In this meta-analysis, we conducted a rigorous search of all available published cohort studies to quantify the possible association between insulin use and incidental DR in individuals with type 2 diabetes. Although a dramatic heterogeneity existed in this study, the significant association between insulin use and DR was detected. The subgroup analyses by study design, region, data source and adjustment of HbA1c yielded similar results. In the group when the DM duration was adjusted, no significant result was reported.
Insulin and DR risk have been discussed for long. Several cross-sectional studies have reported that insulin use is a risk factor for DR. In certain cross-sectional studies, the association between insulin use and risk of DR was reported [15, 16]. According to data from the Tromsø Eye Study, a study including 514 participants with diabetes aged from 46 to 87 years, showed that DR risk was associated with insulin use (OR 2.14, 95% CI 1.19-3.85) . In another cross-sectional study performed among 261 type 2 diabetic patients at Chandrubeksa Hospital on January 2011, the result demonstrated that the patients who had received insulin treatment were more likely to suffer from DR than those who had not (OR 3.95, 95% CI 1.86, 8.39) . However, considering that various potential sources would be involved in cross-sectional study design, a cohort study design would be preferred for yielding less potential bias. Meta-analysis is now a useful statistical tool to pool relevant studies together and gain a more powerful conclusion. The meta-analysis was also used in the search for potential risk factors for DR. Zhang et al. reported that in a meta-analysis including nine studies with 1, 217 cases and 1, 459 controls, 4G/5G polymorphism in the PAI-1 gene potentially increased the risk of DR in type 2 diabetes and showed a discrepancy between different ethnicities . In this study, we conducted a meta-analysis only including cohort studies to investigate the association between insulin use and risk of DR. The high methodological quality of included studies and powerful statistical tool employed in this meta-analysis combinely supported the reliability of the presented robust conclusion.

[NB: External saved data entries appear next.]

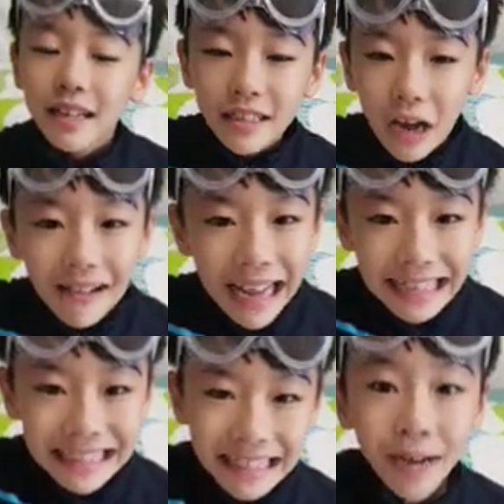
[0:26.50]
So
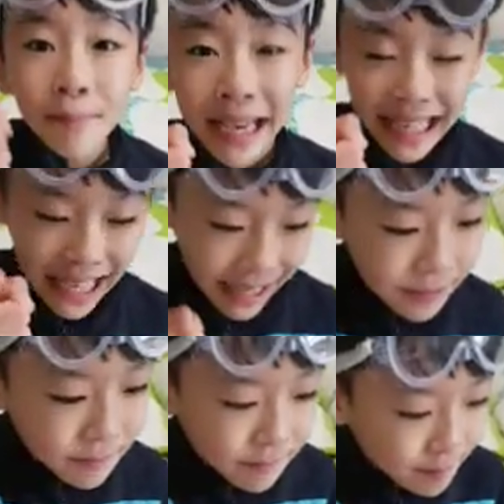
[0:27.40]
let's start making.
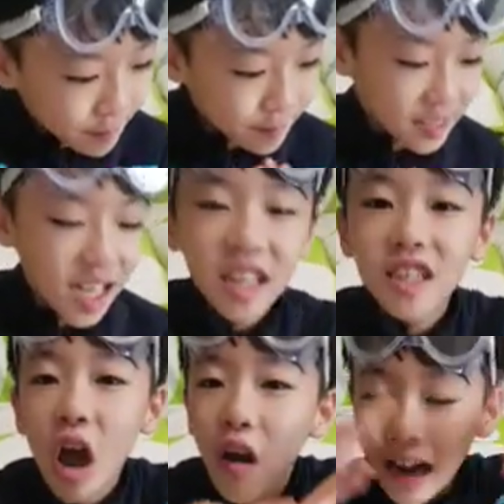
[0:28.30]

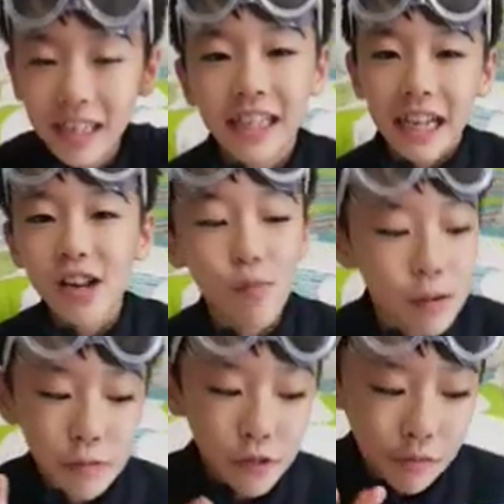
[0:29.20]
So I'm gonna tell you
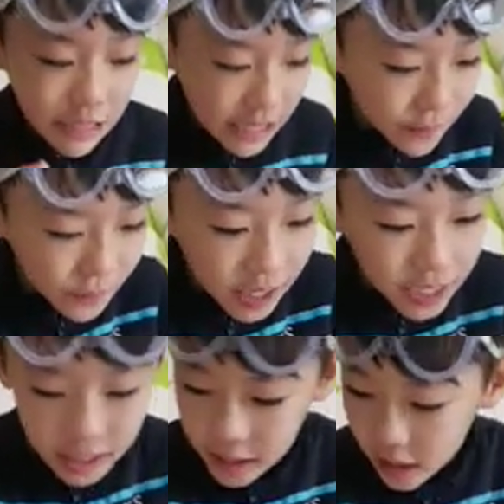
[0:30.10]
what you need
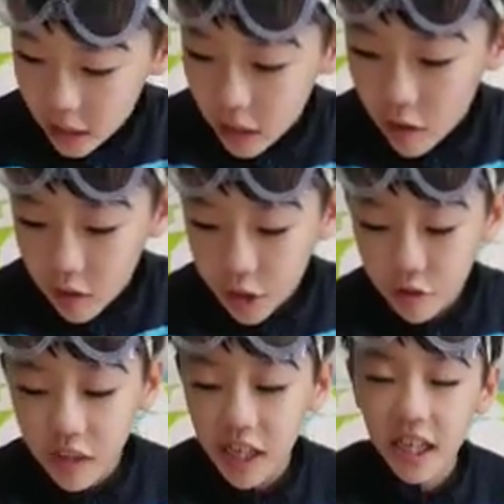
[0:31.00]
first.
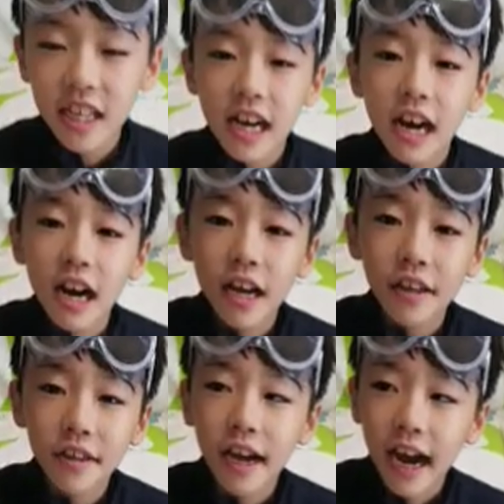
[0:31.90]
You need a
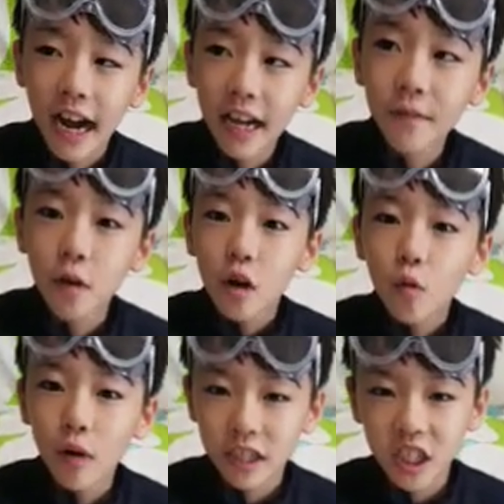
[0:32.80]
knife,
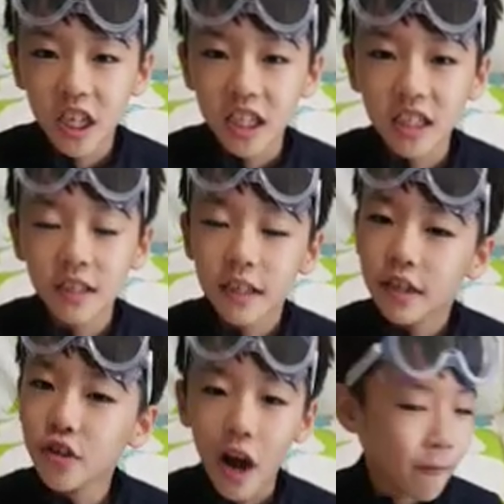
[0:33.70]
which is
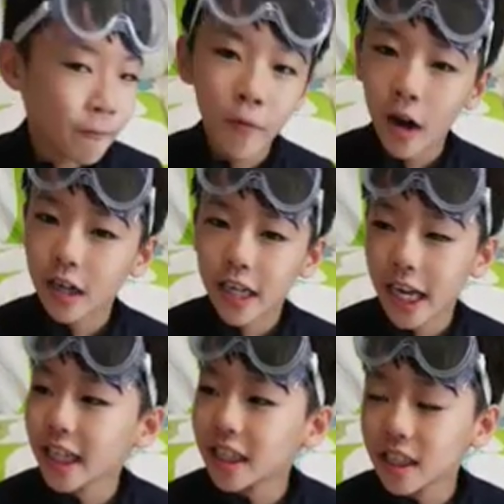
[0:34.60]
not for
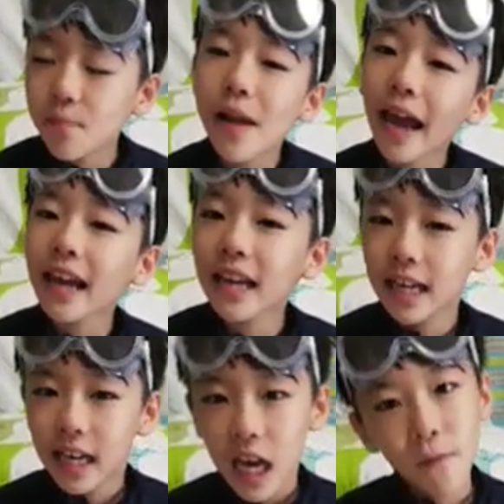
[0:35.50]
kids to play.
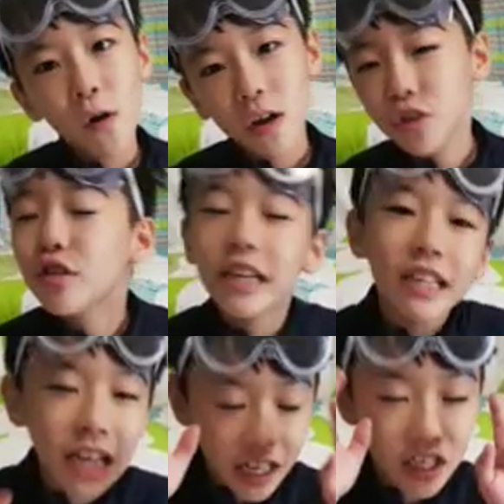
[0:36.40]
You
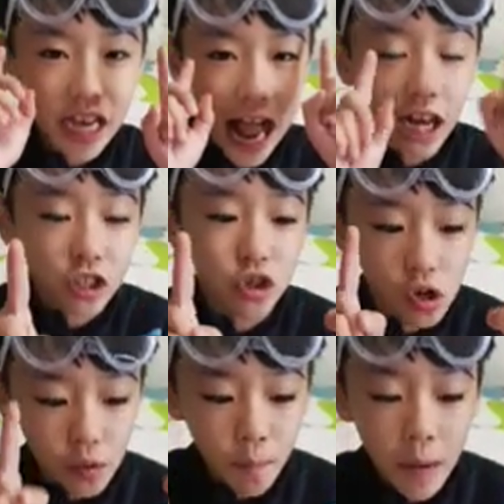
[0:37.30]
need to ask
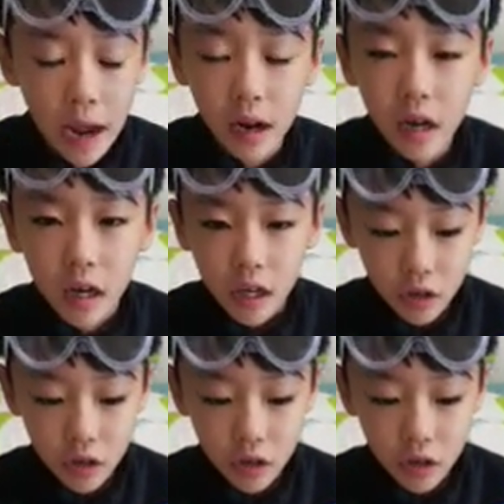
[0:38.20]
your parents.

In the subgroup analyses, we found that the association between insulin use and DR risk became non-significant when the DM duration was adjusted. It suggested that the increasing risk of DR in insulin users might be associated with a longer DM duration, while DM duration was generally accepted as a risk factor for DM [19, 20]. In the subgroup analyses by other confounding factors, no different results were found. The underlying mechanism of the association between insulin use and risk of DR should be further explored in more studies. In our meta-analysis with seven cohort studies included, we pointed that insulin use might be a risk factor of DR. This finding pointed that we should be more discreet in the patients with long time insulin use history and the DR detection should be more careful. Besides, as insulin use is reported to be risk factor of different diseases [21, 22], any inapposite insulin use in the treatment of patients should be avoided.
Only cohort studies were enrolled in the present meta-analysis, which helps to add strength to our study. Besides, access to adequate literature and detailed analyses of the outcome also provide us with detailed understanding of the correlation between insulin use and DR risk. However, limitations of this meta-analysis should also be noted. First, among all the included studies, not enough studies provided the data of insulin use and NPDR or PDR risk, which make it difficult to further explore the role of insulin take in DR onset and progression. Second, considering that only seven cohort studies were included, the power of the conclusion was relatively limited. The third limitation is that most studies lack a long enough follow-up duration and thus more studies are needed to confirm our conclusion.